Dems Call Parental Rights Law “Unfair”
Former Republican governor and current Democratic gubernatorial candidate Rep. Charlie Crist called Florida's new Parental Rights in Education law “unfair to homosexuals and transgenders. Barring the discussion of LGBTQ lifestyles in the early primary grades of public school impedes the propagation of these lifestyles. Gays and transsexuals cannot reproduce their own kind through the same methods of heterosexuals. Since they can't inseminate each other they need to proselytize others to join them.”
“Human minds are most pliable at a younger age,” Christ pointed out. “Blocking access of those who could teach the joys of the LBGTQ way of life to five, six, seven and eight-year-olds greatly reduces the chances of making converts. It is a cruel blow to this social minority. I want this put upon minority to know that like President Biden, I too, see them and will be their advocate if I'm elected governor in this Fall's election. I will restore their voice in the classroom because teaching about lifestyle options is more important than a dull curriculum of teaching reading, writing, and arithmetic.”
In related news, the Disney Corporation vowed to do everything it could to overturn the Parental Rights law.
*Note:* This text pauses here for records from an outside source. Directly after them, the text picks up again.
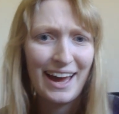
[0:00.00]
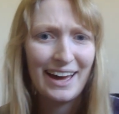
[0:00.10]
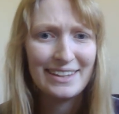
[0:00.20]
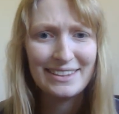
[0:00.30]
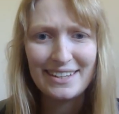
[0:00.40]

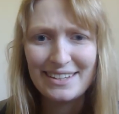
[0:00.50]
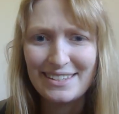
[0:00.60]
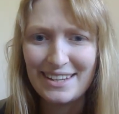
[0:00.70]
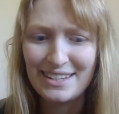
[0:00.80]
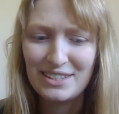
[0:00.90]
and
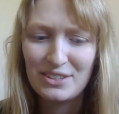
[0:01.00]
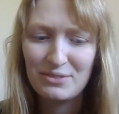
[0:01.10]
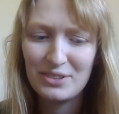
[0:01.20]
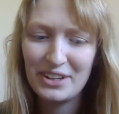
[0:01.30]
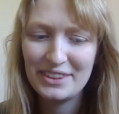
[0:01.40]
this is
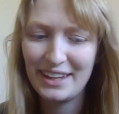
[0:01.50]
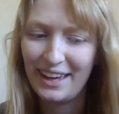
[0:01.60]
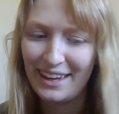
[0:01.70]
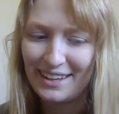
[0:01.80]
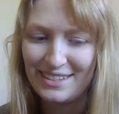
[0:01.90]
the one
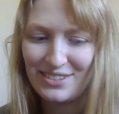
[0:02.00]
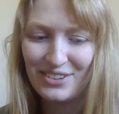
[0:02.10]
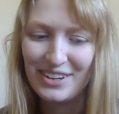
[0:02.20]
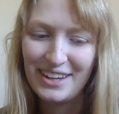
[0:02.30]
that is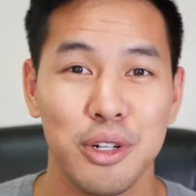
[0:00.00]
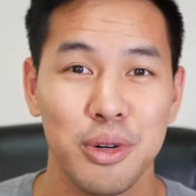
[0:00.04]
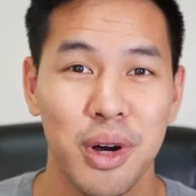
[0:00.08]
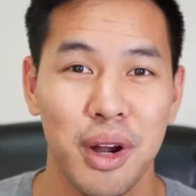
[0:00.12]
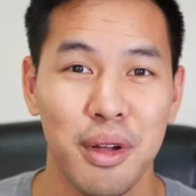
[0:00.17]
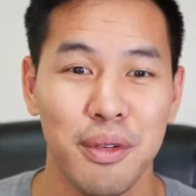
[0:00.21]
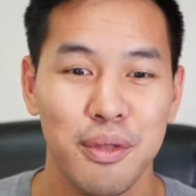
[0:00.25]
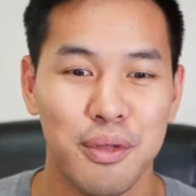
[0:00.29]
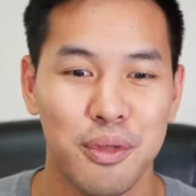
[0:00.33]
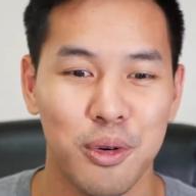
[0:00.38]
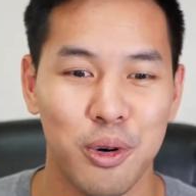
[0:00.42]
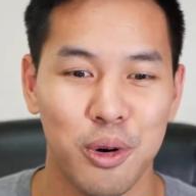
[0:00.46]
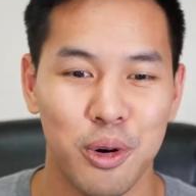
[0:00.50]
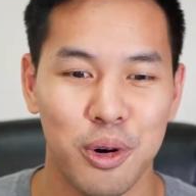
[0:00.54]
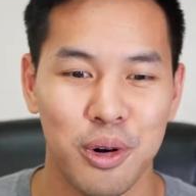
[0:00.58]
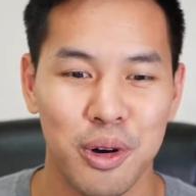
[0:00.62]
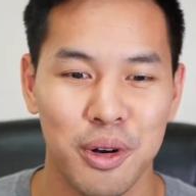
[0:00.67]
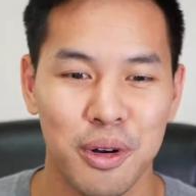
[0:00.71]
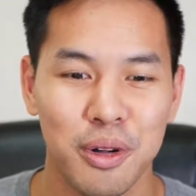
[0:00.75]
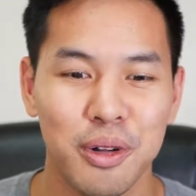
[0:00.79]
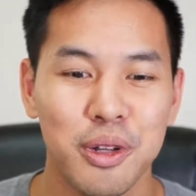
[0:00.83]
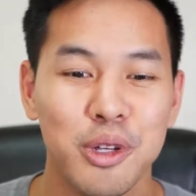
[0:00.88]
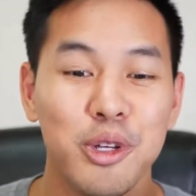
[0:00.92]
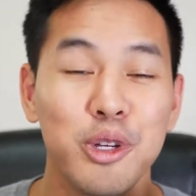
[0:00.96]
right,
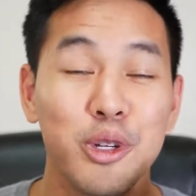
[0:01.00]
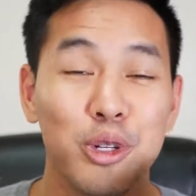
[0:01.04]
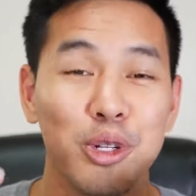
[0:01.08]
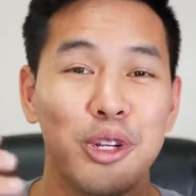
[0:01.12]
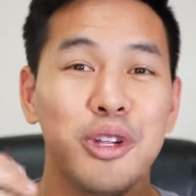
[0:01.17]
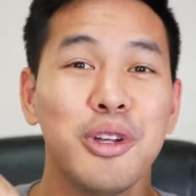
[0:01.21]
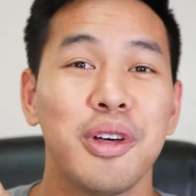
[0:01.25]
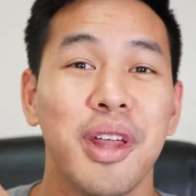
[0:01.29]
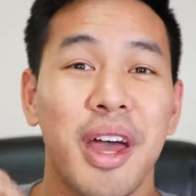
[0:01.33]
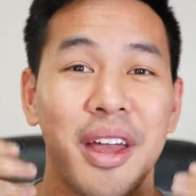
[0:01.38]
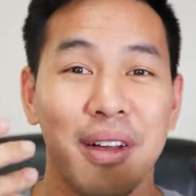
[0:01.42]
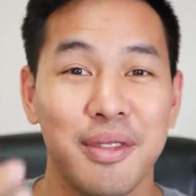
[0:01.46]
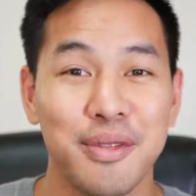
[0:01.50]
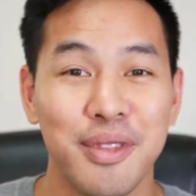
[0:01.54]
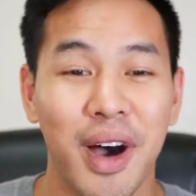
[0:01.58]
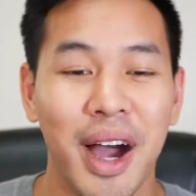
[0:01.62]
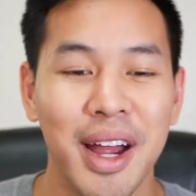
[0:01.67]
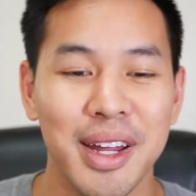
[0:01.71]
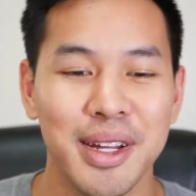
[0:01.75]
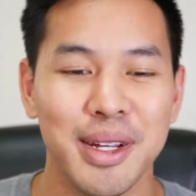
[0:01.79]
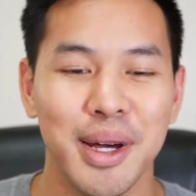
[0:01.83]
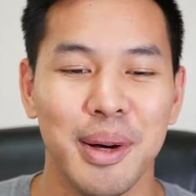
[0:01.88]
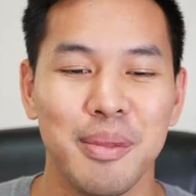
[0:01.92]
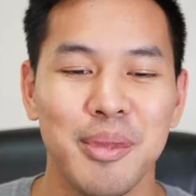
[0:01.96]
for you to like
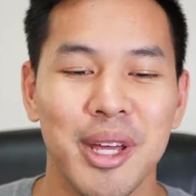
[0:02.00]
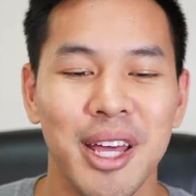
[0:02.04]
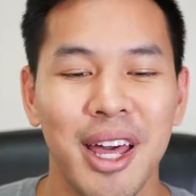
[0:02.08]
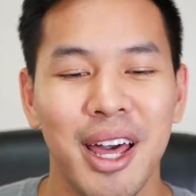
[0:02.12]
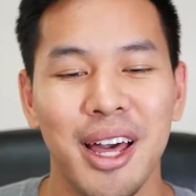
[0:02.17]
find them.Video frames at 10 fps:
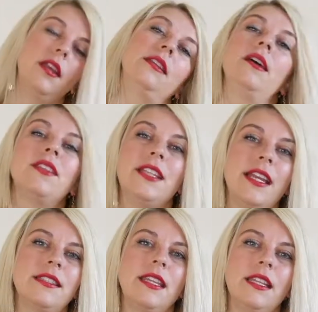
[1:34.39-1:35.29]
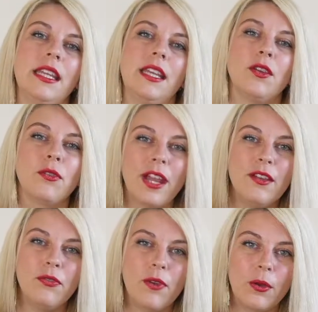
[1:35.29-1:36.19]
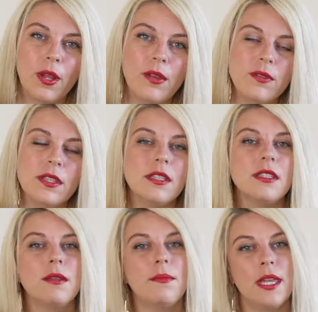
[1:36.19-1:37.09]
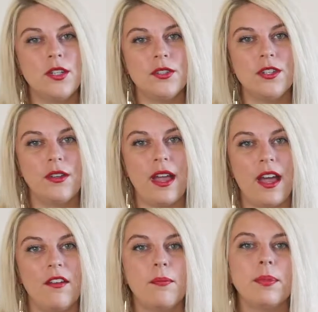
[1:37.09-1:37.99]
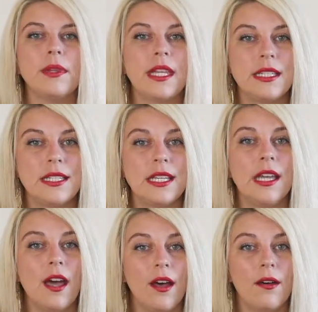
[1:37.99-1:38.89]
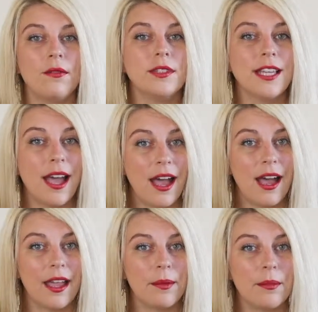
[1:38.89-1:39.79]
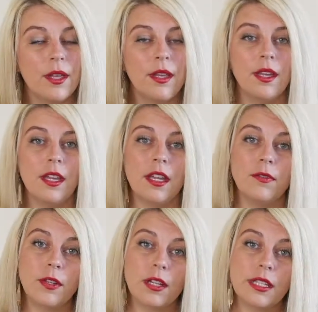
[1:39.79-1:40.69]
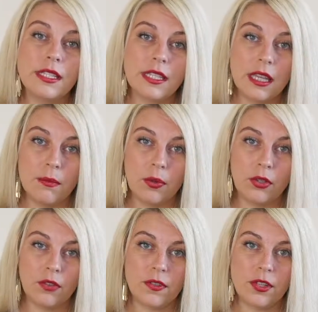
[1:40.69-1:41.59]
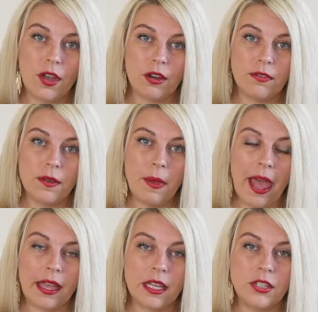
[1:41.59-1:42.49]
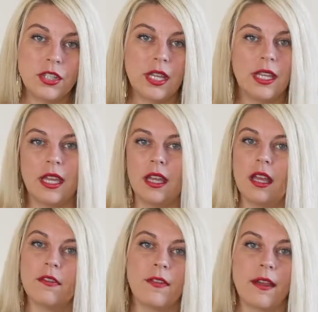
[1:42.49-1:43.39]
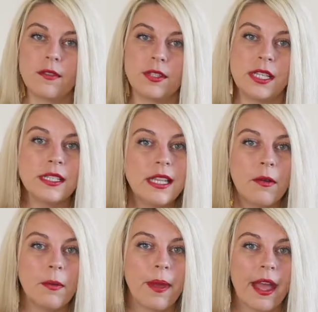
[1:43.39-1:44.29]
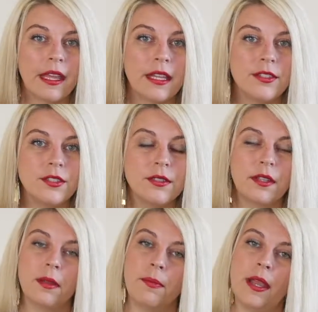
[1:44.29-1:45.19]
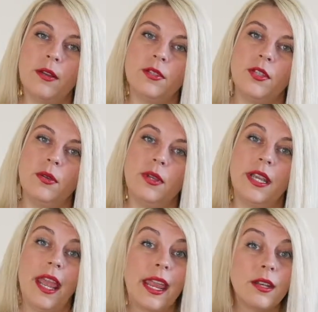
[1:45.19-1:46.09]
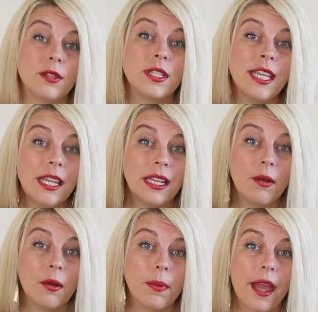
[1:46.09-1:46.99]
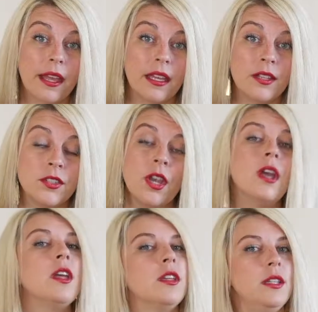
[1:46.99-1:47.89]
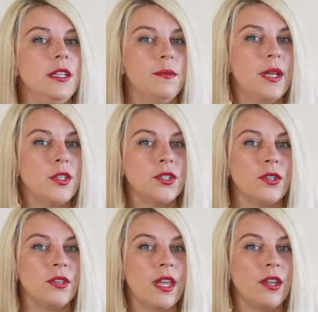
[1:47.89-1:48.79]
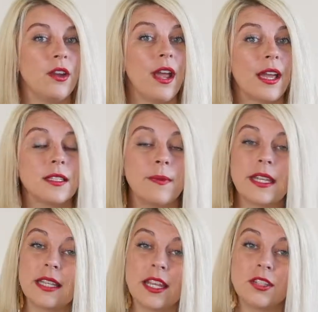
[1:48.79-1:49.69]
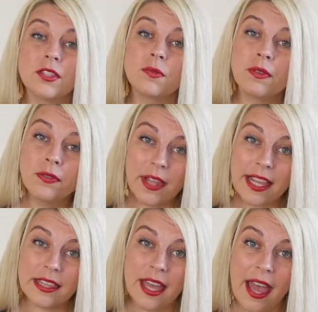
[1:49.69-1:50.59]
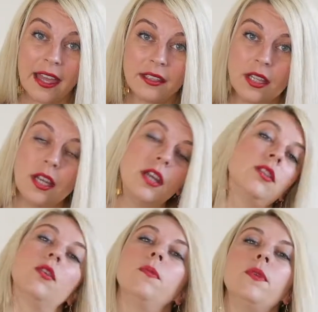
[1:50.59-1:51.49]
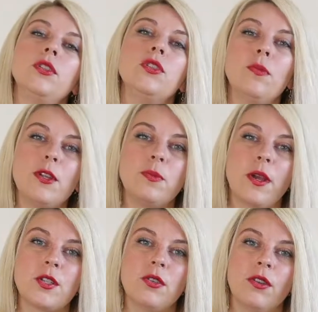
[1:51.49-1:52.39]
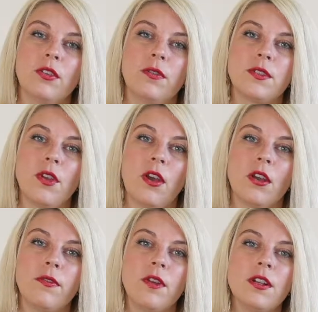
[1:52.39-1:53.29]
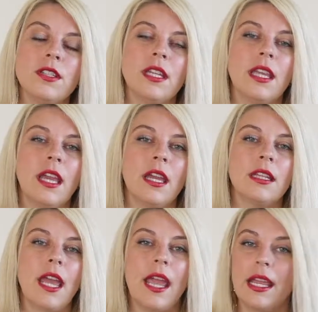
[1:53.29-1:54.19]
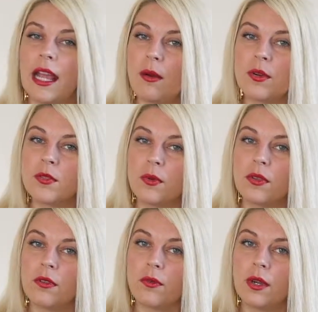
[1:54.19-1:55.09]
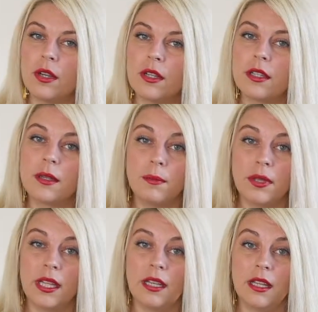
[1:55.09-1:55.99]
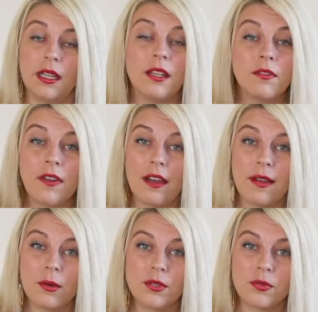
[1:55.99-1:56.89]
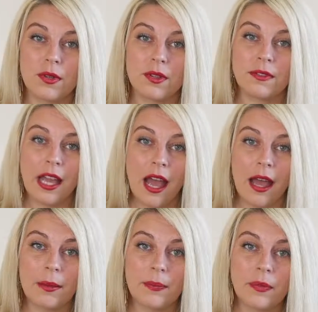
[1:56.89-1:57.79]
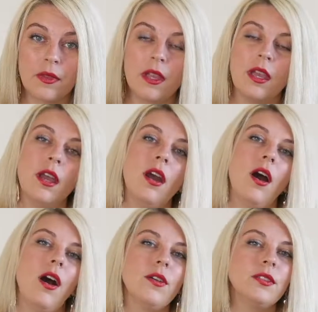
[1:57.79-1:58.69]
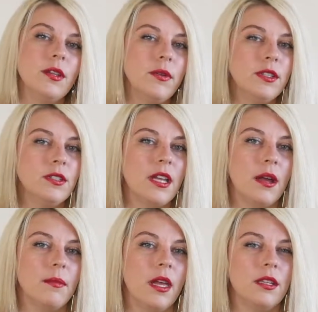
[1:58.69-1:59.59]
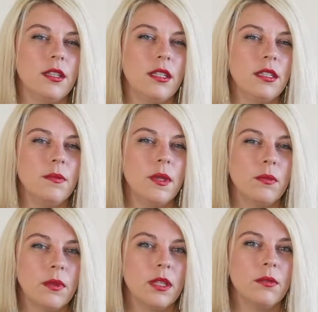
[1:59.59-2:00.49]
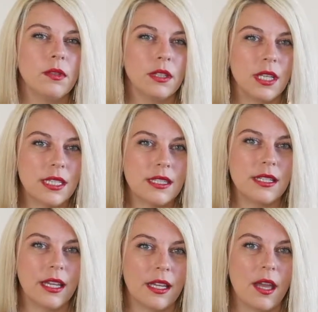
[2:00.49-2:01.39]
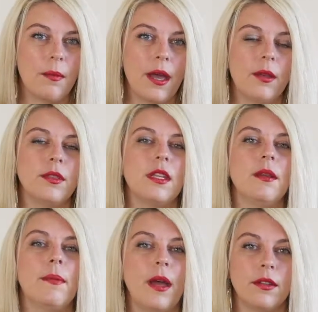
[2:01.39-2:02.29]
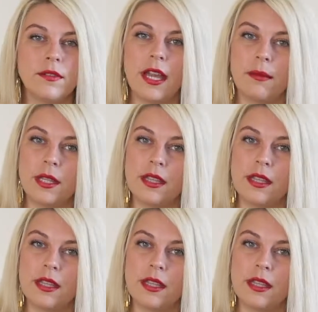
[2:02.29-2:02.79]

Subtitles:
Now, the next key to getting great photos is to make sure you have plenty of time. If you're going to skimp on your photography package and get a 5 or 6 hour package compared to an 8 or 10 hour package, you need to make sure that your expectations reflect that. Don't put too much pressure on your photographer to get 8 hours worth of work completed in 5 hours worth of time. Also, in your timeline, you need to be really realistic about the amount of time that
One of its announced offensive fronts in the battle is a deterimination “to cram LGBTQ characters into every film, TV show, and theme park venue we can until public opinion turns firmly against so-called parental rights.”
Meanwhile, a Florida law mandating annual surveys of intellectual freedom and viewpoint diversity on state college and university campuses is being challenged. Attorneys for the plaintiffs, including the United Faculty of Florida union, contend that allowing the surveys “threatens irreparable harm to the plaintiffs’ First Amendment rights to indoctrinate the students as they deem fit. To insist that diversity of viewpoints, ideology, or philosophy must be permitted is tantamount to insisting that wrong thinking must be allowed. The faculty and administration are the most qualified judges of which ideas merit being heard. The legislature should not be allowed to intrude in the process.”